* WHAT TO DO
Reproduce each record in the listing below exactly as written.

* GIVEN DATA
'''

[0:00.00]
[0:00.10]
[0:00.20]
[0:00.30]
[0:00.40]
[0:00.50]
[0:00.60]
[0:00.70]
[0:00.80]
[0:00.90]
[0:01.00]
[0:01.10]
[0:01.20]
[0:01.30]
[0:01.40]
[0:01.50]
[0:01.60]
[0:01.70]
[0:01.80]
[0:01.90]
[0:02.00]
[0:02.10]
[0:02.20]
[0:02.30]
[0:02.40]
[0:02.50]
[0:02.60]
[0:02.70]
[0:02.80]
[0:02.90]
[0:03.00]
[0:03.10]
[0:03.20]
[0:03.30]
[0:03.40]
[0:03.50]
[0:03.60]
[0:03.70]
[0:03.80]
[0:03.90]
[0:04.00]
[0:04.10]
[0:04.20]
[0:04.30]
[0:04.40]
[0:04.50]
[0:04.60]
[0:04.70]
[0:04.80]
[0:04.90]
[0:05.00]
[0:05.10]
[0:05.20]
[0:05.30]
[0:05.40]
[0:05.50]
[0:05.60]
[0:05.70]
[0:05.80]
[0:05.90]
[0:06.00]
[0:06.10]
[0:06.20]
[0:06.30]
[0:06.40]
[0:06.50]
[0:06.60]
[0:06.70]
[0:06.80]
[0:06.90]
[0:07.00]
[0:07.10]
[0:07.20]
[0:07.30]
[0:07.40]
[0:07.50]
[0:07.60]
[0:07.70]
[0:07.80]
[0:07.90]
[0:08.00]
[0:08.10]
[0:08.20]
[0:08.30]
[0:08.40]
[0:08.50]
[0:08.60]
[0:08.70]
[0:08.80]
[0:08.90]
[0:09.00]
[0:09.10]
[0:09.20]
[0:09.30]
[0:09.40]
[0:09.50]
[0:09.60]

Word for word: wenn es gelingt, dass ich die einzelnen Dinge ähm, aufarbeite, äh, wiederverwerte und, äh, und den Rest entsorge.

'''

* THE ANSWER
[0:00.00]
[0:00.10]
[0:00.20]
[0:00.30]
[0:00.40]
[0:00.50]
[0:00.60]
[0:00.70]
[0:00.80]
[0:00.90]
[0:01.00]
[0:01.10]
[0:01.20]
[0:01.30]
[0:01.40]
[0:01.50]
[0:01.60]
[0:01.70]
[0:01.80]
[0:01.90]
[0:02.00]
[0:02.10]
[0:02.20]
[0:02.30]
[0:02.40]
[0:02.50]
[0:02.60]
[0:02.70]
[0:02.80]
[0:02.90]
[0:03.00]
[0:03.10]
[0:03.20]
[0:03.30]
[0:03.40]
[0:03.50]
[0:03.60]
[0:03.70]
[0:03.80]
[0:03.90]
[0:04.00]
[0:04.10]
[0:04.20]
[0:04.30]
[0:04.40]
[0:04.50]
[0:04.60]
[0:04.70]
[0:04.80]
[0:04.90]
[0:05.00]
[0:05.10]
[0:05.20]
[0:05.30]
[0:05.40]
[0:05.50]
[0:05.60]
[0:05.70]
[0:05.80]
[0:05.90]
[0:06.00]
[0:06.10]
[0:06.20]
[0:06.30]
[0:06.40]
[0:06.50]
[0:06.60]
[0:06.70]
[0:06.80]
[0:06.90]
[0:07.00]
[0:07.10]
[0:07.20]
[0:07.30]
[0:07.40]
[0:07.50]
[0:07.60]
[0:07.70]
[0:07.80]
[0:07.90]
[0:08.00]
[0:08.10]
[0:08.20]
[0:08.30]
[0:08.40]
[0:08.50]
[0:08.60]
[0:08.70]
[0:08.80]
[0:08.90]
[0:09.00]
[0:09.10]
[0:09.20]
[0:09.30]
[0:09.40]
[0:09.50]
[0:09.60]

Word for word: wenn es gelingt, dass ich die einzelnen Dinge ähm, aufarbeite, äh, wiederverwerte und, äh, und den Rest entsorge.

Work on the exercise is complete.